問題
取引先であるB社が民事再生手続開始の申立てを行った。B社に対して債権を有するA社の立場および倒産手続における債権の取扱いに関する次の①〜⑤の記述のうち、最も適切なものを1つ選びなさい。
選択肢
- 1再生手続開始の決定があった場合、再生債権者は債権の届出をしなくても当然に再生計画に基づく弁済を受けることができ、債権届出をする必要はない。
- 2抵当権などの担保権を有する債権者(別除権者)は、その担保権を民事再生手続の中でのみ行使することができ、再生手続によらずに手続外で担保権を実行することは一切認められない。
- 3A社が再生手続開始の時においてB社に対して債務を負担している場合には、A社は、一定の要件の下でその債務と自己の再生債権とを相殺することにより、事実上優先的に債権を回収することができる場合がある。
- 4再生計画は、再生債務者がこれを作成しさえすれば足り、再生債権者の決議による可決や裁判所の認可を経ることなく、当然にその効力を生ずる。

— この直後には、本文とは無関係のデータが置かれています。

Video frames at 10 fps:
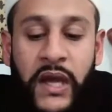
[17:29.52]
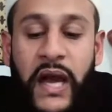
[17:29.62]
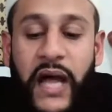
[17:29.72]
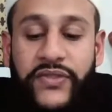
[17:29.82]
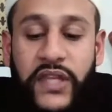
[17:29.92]

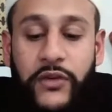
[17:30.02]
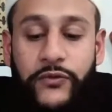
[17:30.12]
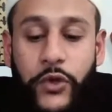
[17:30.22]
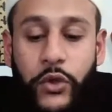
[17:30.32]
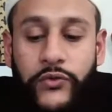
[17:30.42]
Had these
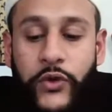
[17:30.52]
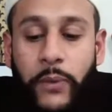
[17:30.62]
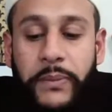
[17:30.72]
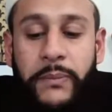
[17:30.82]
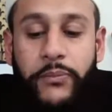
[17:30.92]
views not
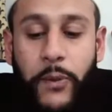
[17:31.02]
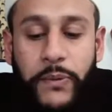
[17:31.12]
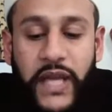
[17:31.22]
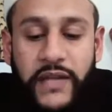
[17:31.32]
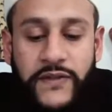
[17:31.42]
been
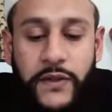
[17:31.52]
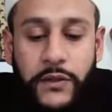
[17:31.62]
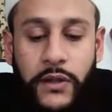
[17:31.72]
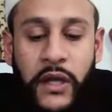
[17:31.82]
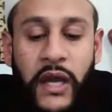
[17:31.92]
propagated,
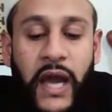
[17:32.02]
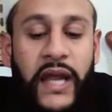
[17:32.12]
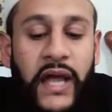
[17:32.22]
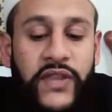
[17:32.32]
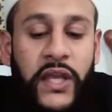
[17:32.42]
and
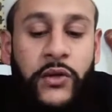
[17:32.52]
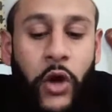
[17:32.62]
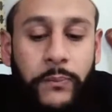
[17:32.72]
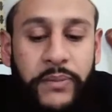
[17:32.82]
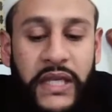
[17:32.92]
had they
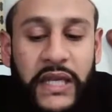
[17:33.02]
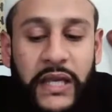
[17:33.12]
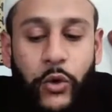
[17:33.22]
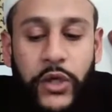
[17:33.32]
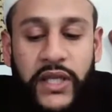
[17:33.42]
not been a
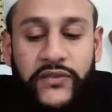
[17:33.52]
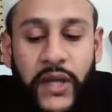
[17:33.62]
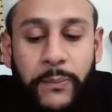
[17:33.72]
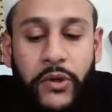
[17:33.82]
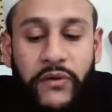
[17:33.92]
good
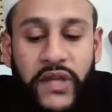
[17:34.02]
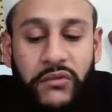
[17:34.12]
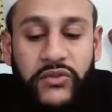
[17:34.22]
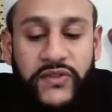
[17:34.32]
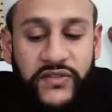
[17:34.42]
example of
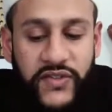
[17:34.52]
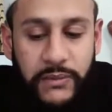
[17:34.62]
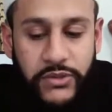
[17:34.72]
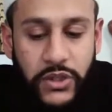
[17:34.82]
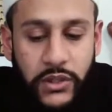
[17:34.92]
devil's
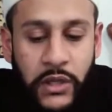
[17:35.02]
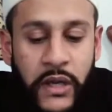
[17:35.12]
deception,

- 5再生手続が開始された後に再生債務者の事業の継続に必要な資金を貸し付けたことにより生じた債権(共益債権等)は、再生債権として届出をしなければ一切弁済を受けることができない。
正解
3. A社が再生手続開始の時においてB社に対して債務を負担している場合には、A社は、一定の要件の下でその債務と自己の再生債権とを相殺することにより、事実上優先的に債権を回収することができる場合がある。
詳しい解説を見る解説を閉じる
解説
相殺により事実上優先的な回収を図ることができる場合があるとする③が適切。再生債権者が再生手続開始時に再生債務者に対して債務を負担している場合、一定の要件・期間内であれば相殺が認められ、相殺は担保的機能を持つため事実上優先的な回収手段となりうる(民事再生法92条)。①は誤りで、再生債権は原則として債権届出をしなければ手続上の権利行使ができず失権しうる。②も誤りで、民事再生では担保権者は別除権者として手続外で担保権を実行できるのが原則である(会社更生とは異なる)。④も誤りで、再生計画は再生債権者の決議による可決と裁判所の認可を経て効力を生じる。⑤も誤りで、再生手続開始後の事業継続に必要な資金の借入れ等により生じた債権は共益債権として、再生手続によらず随時弁済を受けられる(再生債権としての届出を要しない)から誤り。